What if you could go back in time and fix that one terrible error you made in your youth? Or even if you couldn’t fix it, you could at least seek resolution and absolution…
There were moments in Yael Shahar’s book, Returning, that resonated deeply with me, certainly with a me of the past. One such moment was when she “took advantage of the many eighteen-wheelers that plied I-35 on their way south. She would single out a truck, throttle the bike up to its full speed to get into the giant vehicle’s slipstream, and ease off the throttle as they were carried behind the truck.” After reading this passage, I knew I could connect with this very down-to-earth author. We already shared a common history.
But very quickly, Ms. Shahar and her characters took me beyond myself, into an excruciatingly different time in history, and to a wondrously different focus on the meaning of reality.
The trip through Returning is an excursion between times, foreign countries, and extremely foreign concepts. Alex, the main character, was a 17-year-old boy caught in the horror machine of the Holocaust. His primal need to survive caused him to accept a role in the hated and feared Sonderkommando in the Birkenau death camp. Several decades later, he struggles to find a way to atone for his choices.
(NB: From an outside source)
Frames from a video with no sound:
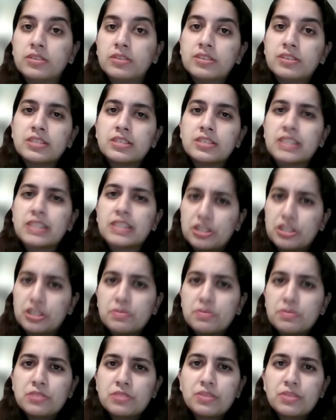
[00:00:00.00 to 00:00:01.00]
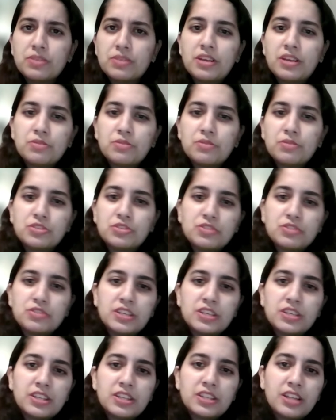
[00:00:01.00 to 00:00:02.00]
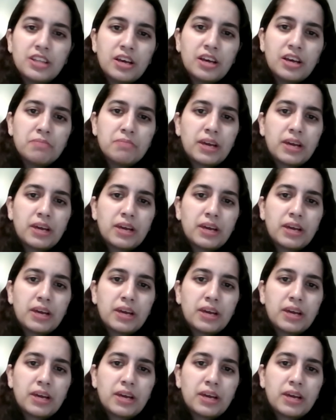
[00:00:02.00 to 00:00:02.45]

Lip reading: SketchUp is the one that I was using back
God blesses him with a handful of rare individuals willing to hold his hand and heart through this painful process.
I like all five of the principle characters very much, and find myself thoroughly caught up in their ordeal, hoping desperately that they find the answers they are seeking, and absolution. This is difficult writing at its best, allowing us to feel sympathy for the plight of the historically unlovable and seemingly unforgiveable. Ms. Shahar causes the reader to care about two people broken as much by their desire for survival as by the Nazis and their campaign of wanton evil.
The wisdom of the man who is Alex is by turns painfully poignant and inspiring. In his own voice, he allows us to travel inside the tragedy of the Holocaust that stole his family, friends and identity, as well as his relationship with his Creator:
“Will God torture us forever for being Jews?”
“Is this how we’re to be a light unto the nations, as fuel for the fire?”
“The foundation of my existence has been cut from beneath me, leaving me hanging in emptiness. Where once was a vibrant web of ties to others and to God, I find only singed and blackened threads leading into nothingness.”
These poetic words convey for the reader the abject emptiness of spirit wrought by daily life in the camps, especially for those manipulated into being “partners” in crime against their brethren.
Returning also carries with it the terrifying aspect that reality isn’t as we imagine it. Is the apparent time- and space-travel in this story true? Ms. Shahar certainly renders it believable, even for someone like me. I have never had a “spiritual” or “supernormal” experience. No one has ever reached out to me from the beyond. Unlike some of my dearest friends, my dreams have never been touched by visions of angels or demons or predictions of the World to Come. Returning makes me want to believe that such “touching the beyond” is possible, that there is always time to repair what we’ve damaged.
There is so much life-wisdom in this book:
“…beauty is to be found in working within the constraints imposed on us by life.”
“…when we imbibe ‘willingness’ to die for our sacred principles, then there is some hope we will be driven to find meaning in living for our sacred principles.”
“Sometimes the answer to our prayer is the ability to pray at all. Fortunate is he who can see his personal deliverance when it finally comes.”
And more, from wise Alex, who found a miraculous way to carry his story and life-lessons into the future:
“I thought of those times when one quiet smile lit up that impenetrable night, and gave me, if not joy in life, at least a reason to live. There was more power in one of those smiles than in all the weaponry of despair with which the enemy reduced us to silence. In rising above despair, the courage in that smile raised us all – if only for a moment – to the level of immortality.”
“These are my heroes…. Not those who take up arms against the Germans in a hopeless battle, but those who take up words against silence.”
“How could one remain resolute in despair when even the act of returning a lost hair pin was a form of communion with God? How could one remain distant from life when the act of biting into a piece of fruit was a motion toward holiness? Judaism is not so much a religion as a civilization. It has inherited some great wisdom and outstanding morals that have stood the test of time, honed down through centuries of caring for one another through hardship and exile.”
Returning is not for the faint of heart – but if empathy for the lives of some of our most misunderstood brethren is important to you, it is a very significant work. One leaves this journey with as many questions as answers, perhaps the most haunting a question to the self: What choices would I have made, in the “choiceless time” of the Shoah? And what should be my opinion of my brothers and sisters and the choices they made? This powerful telling of a terrible tale has the potential to silence earthly judgment – and replace it with compassion.